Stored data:
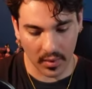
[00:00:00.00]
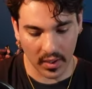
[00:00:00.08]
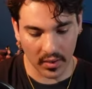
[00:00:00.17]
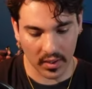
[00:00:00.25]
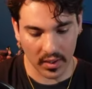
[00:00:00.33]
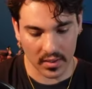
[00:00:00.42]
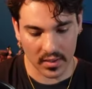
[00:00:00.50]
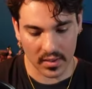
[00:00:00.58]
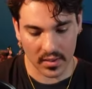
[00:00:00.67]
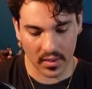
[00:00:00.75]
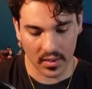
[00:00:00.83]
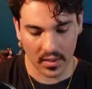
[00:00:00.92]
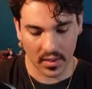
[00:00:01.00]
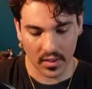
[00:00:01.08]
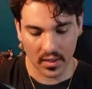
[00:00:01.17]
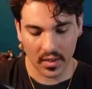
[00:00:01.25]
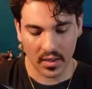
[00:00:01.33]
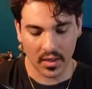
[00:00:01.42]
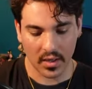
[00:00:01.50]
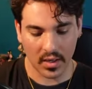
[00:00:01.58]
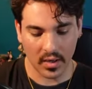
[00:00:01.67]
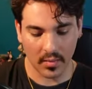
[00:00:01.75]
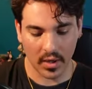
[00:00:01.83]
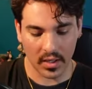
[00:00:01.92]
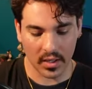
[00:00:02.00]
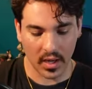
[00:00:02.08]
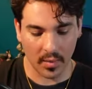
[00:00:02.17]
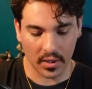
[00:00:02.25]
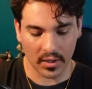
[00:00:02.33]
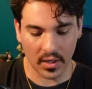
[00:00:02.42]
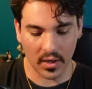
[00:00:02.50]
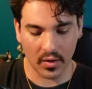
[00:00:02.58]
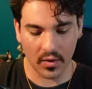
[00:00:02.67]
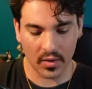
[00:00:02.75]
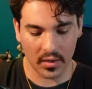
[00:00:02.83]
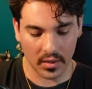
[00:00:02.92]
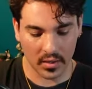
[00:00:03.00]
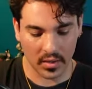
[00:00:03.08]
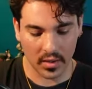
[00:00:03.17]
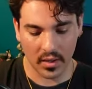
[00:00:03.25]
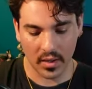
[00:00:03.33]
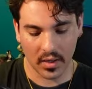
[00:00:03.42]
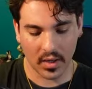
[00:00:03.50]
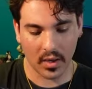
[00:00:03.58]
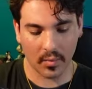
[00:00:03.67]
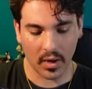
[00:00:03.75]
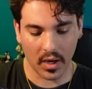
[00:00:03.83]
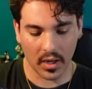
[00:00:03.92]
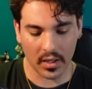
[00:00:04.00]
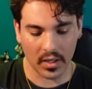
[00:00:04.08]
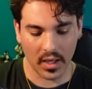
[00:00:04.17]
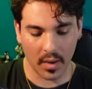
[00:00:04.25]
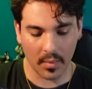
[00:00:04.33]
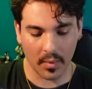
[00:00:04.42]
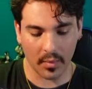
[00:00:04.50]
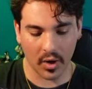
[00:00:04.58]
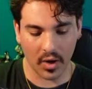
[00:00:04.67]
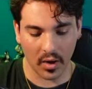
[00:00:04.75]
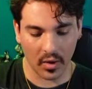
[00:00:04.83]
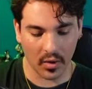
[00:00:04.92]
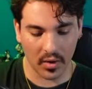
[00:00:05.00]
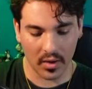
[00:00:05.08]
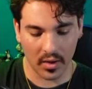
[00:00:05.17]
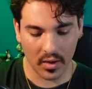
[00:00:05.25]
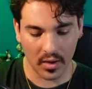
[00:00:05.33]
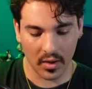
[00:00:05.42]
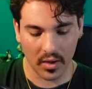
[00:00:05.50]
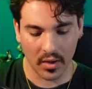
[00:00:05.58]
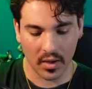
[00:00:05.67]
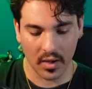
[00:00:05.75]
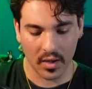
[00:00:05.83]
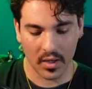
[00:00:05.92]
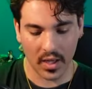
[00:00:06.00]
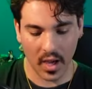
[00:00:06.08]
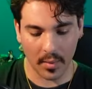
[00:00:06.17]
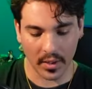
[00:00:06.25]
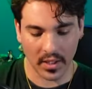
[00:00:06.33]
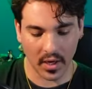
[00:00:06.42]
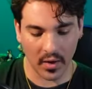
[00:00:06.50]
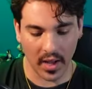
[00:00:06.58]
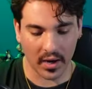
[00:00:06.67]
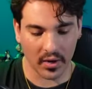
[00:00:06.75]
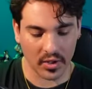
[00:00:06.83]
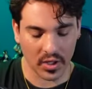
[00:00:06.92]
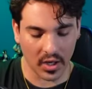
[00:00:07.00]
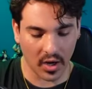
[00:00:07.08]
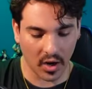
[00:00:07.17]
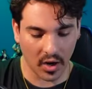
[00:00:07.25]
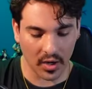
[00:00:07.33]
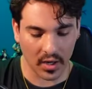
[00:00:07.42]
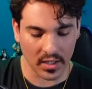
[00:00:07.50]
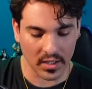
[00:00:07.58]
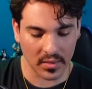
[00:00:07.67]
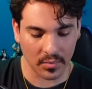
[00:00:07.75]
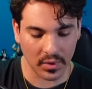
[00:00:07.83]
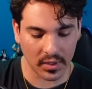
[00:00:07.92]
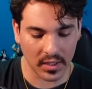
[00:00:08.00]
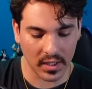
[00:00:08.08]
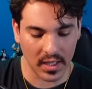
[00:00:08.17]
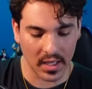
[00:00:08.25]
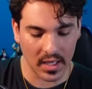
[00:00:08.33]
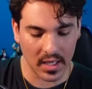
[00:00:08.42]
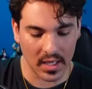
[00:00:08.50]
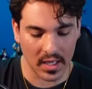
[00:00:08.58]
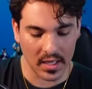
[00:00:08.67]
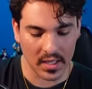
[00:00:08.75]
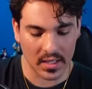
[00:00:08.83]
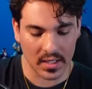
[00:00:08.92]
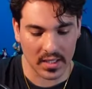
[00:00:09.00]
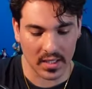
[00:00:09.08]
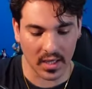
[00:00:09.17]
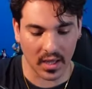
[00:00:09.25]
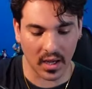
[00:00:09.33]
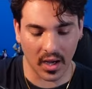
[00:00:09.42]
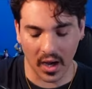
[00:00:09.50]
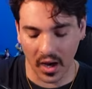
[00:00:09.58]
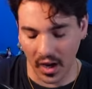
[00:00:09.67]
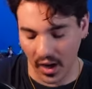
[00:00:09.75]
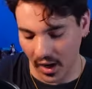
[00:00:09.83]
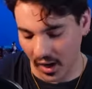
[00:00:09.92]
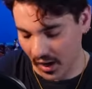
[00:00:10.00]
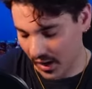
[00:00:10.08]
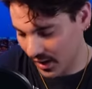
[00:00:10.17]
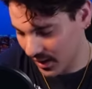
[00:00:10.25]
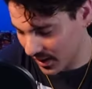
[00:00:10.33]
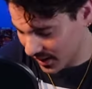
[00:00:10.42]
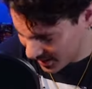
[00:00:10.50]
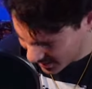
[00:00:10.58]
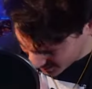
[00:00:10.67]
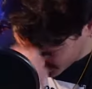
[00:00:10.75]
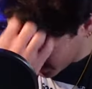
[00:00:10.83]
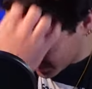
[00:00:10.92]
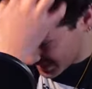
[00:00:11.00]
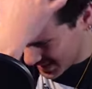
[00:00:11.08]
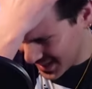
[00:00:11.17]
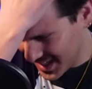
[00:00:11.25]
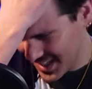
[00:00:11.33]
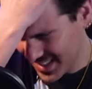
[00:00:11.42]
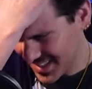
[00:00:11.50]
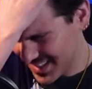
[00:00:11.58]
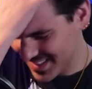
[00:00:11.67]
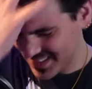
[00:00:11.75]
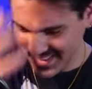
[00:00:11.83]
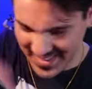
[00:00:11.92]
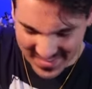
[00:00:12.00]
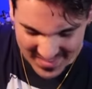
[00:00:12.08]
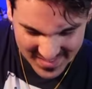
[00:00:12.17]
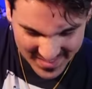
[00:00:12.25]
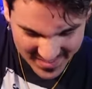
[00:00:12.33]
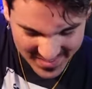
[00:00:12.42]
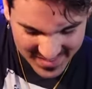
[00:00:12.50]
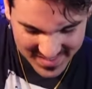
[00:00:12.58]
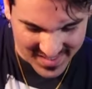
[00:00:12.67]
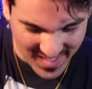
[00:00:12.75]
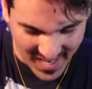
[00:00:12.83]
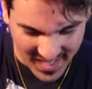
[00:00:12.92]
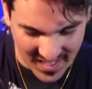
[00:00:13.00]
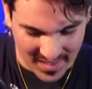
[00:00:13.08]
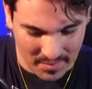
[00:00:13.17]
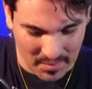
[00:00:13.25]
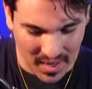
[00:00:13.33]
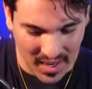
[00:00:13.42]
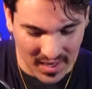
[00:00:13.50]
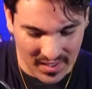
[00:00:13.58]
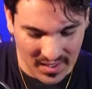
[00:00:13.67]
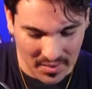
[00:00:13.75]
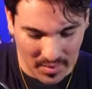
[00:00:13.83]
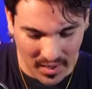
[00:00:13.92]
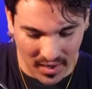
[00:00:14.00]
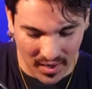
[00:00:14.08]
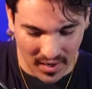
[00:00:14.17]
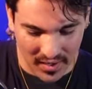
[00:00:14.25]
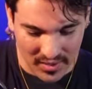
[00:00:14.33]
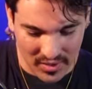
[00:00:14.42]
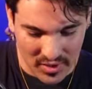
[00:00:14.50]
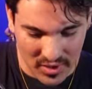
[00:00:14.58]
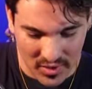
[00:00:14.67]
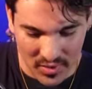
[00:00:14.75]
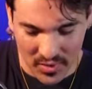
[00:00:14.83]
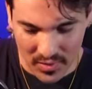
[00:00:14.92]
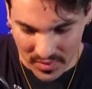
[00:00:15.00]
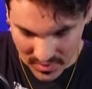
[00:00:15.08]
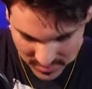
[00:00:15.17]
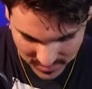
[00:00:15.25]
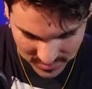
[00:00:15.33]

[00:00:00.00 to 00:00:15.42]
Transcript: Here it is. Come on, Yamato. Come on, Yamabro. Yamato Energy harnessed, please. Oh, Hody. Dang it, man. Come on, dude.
...
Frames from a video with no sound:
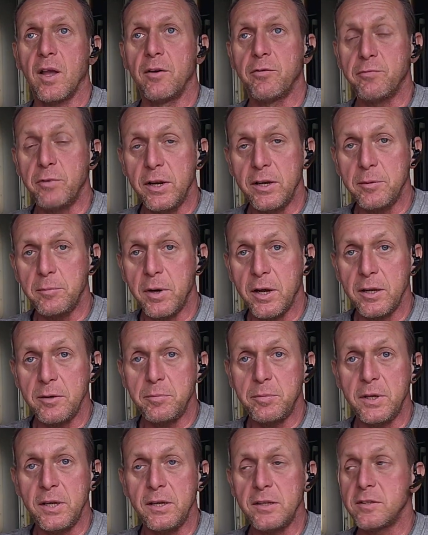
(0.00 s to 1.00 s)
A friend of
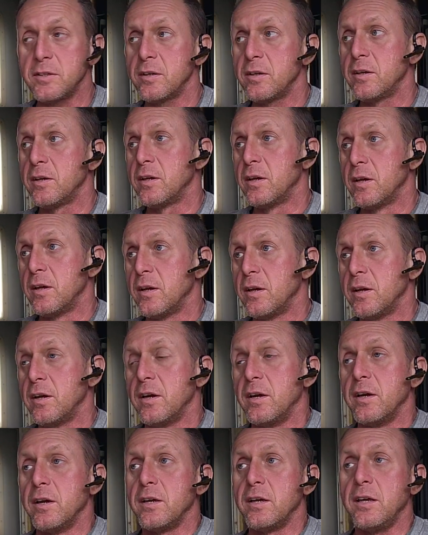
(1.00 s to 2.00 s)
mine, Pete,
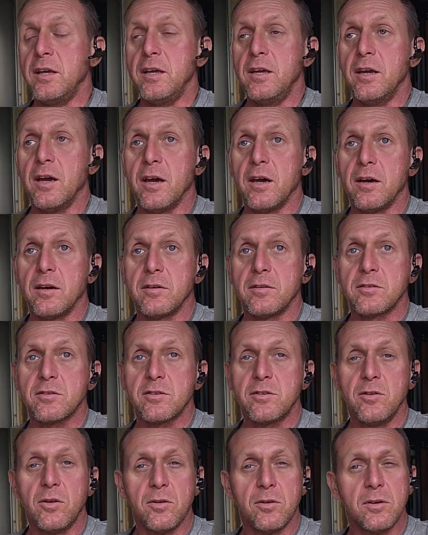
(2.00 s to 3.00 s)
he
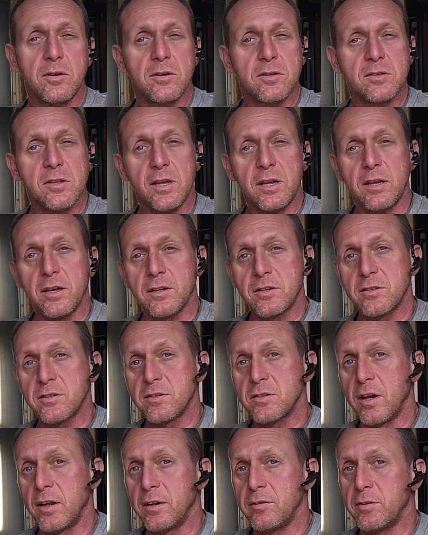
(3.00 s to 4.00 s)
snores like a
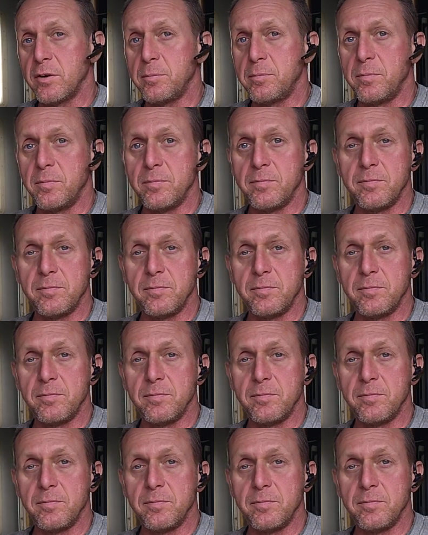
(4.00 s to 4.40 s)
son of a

- [Exercise]
Copy out the lines above from the line containing "[00:00:14.25]" through the line containing "Transcript: Here it", exactly, and keep the pictures out.

- [Task output]
[00:00:14.25]
[00:00:14.33]
[00:00:14.42]
[00:00:14.50]
[00:00:14.58]
[00:00:14.67]
[00:00:14.75]
[00:00:14.83]
[00:00:14.92]
[00:00:15.00]
[00:00:15.08]
[00:00:15.17]
[00:00:15.25]
[00:00:15.33]

[00:00:00.00 to 00:00:15.42]
Transcript: Here it is. Come on, Yamato. Come on, Yamabro. Yamato Energy harnessed, please. Oh, Hody. Dang it, man. Come on, dude.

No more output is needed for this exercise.